Problem to solve ▸
Please restate word for word all lines from the one containing "[4:05.47-4:06.47]" to the final line of the entries, and include no pictures.

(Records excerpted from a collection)
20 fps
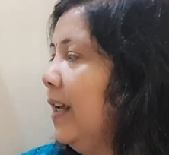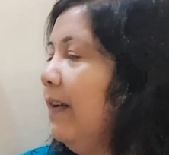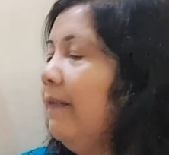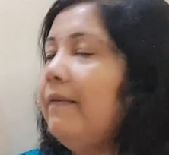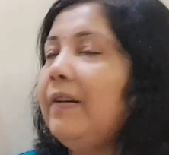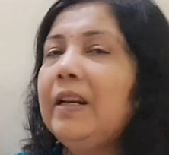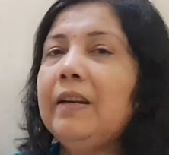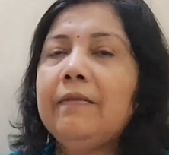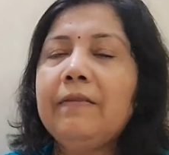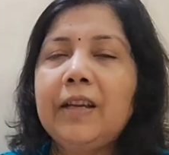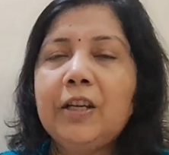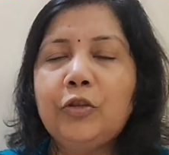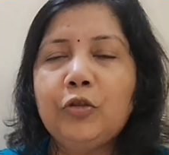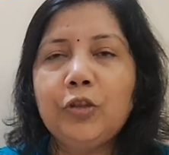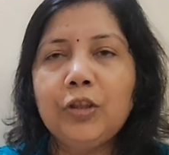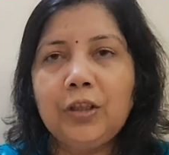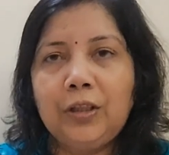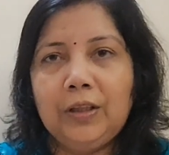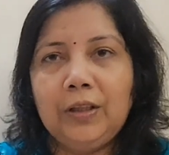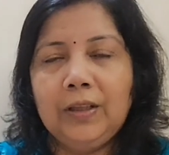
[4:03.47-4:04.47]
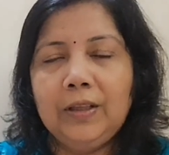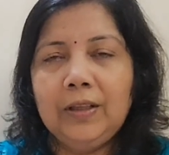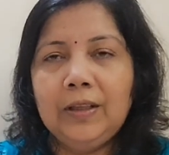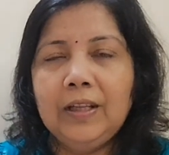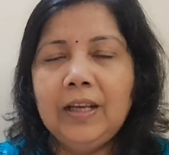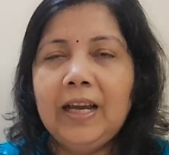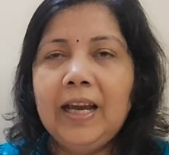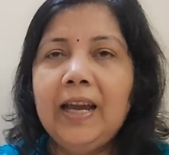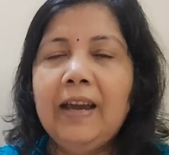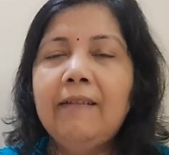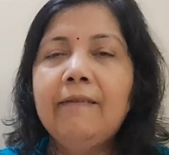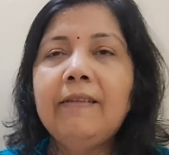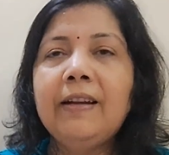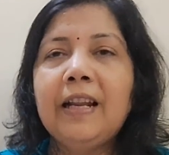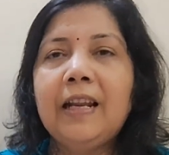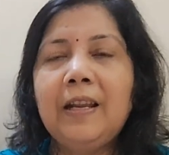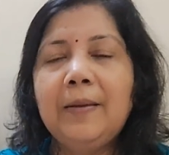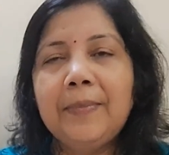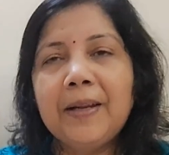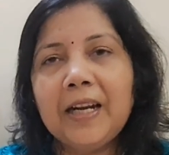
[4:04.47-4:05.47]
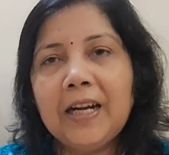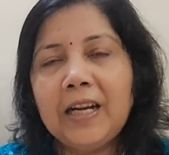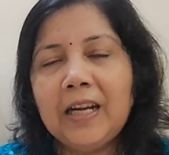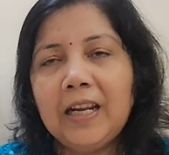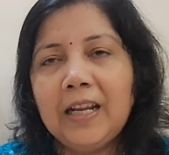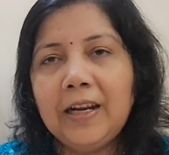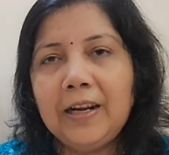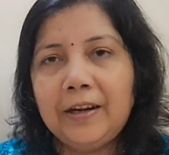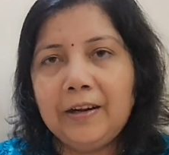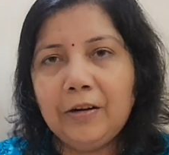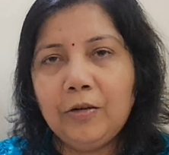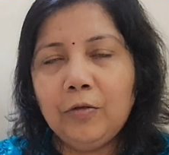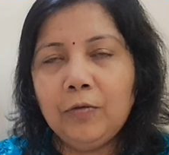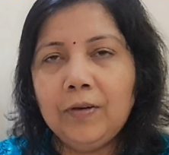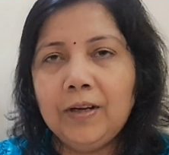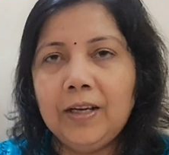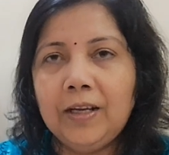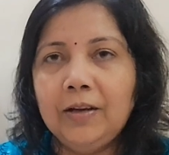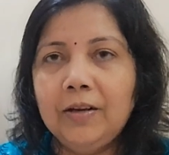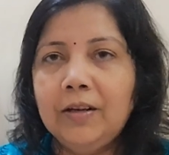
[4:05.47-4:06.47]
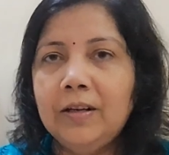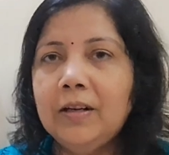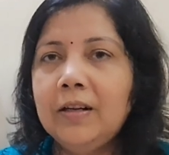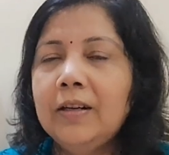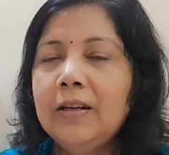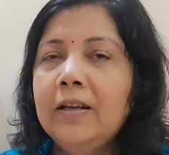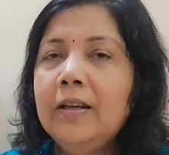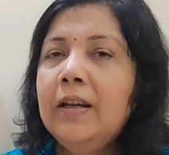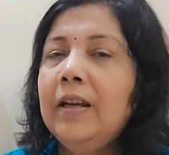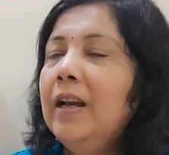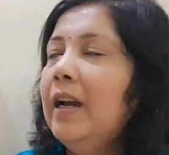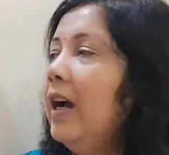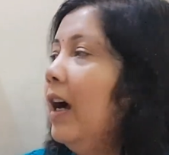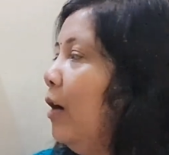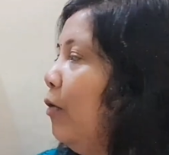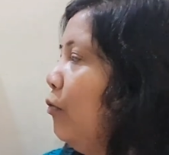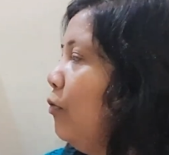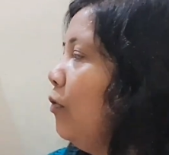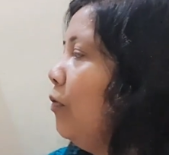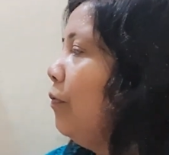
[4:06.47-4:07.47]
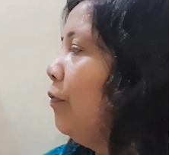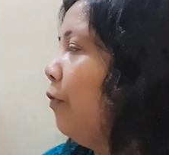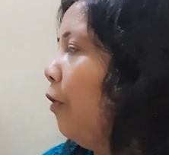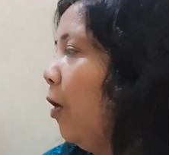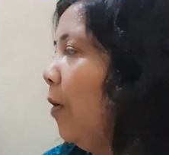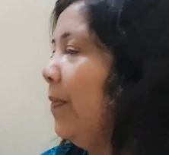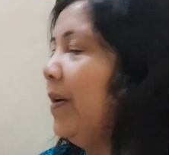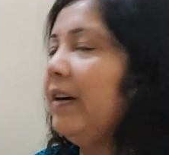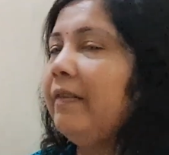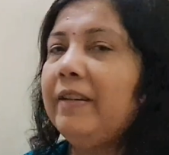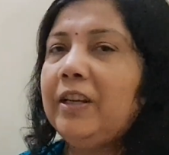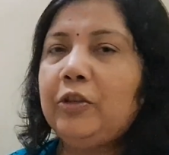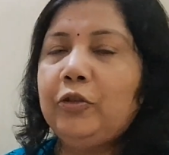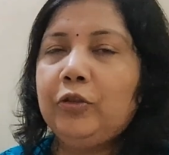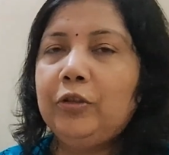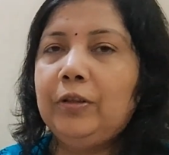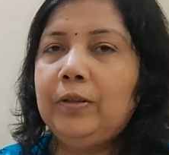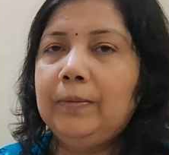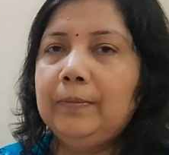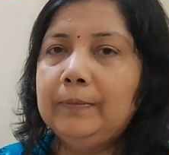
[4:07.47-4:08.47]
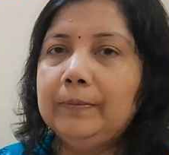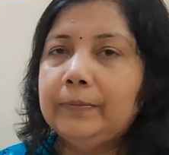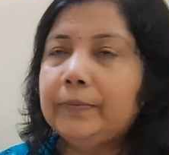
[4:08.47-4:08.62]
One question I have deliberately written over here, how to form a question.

Output ▸
[4:05.47-4:06.47]
[4:06.47-4:07.47]
[4:07.47-4:08.47]
[4:08.47-4:08.62]
One question I have deliberately written over here, how to form a question.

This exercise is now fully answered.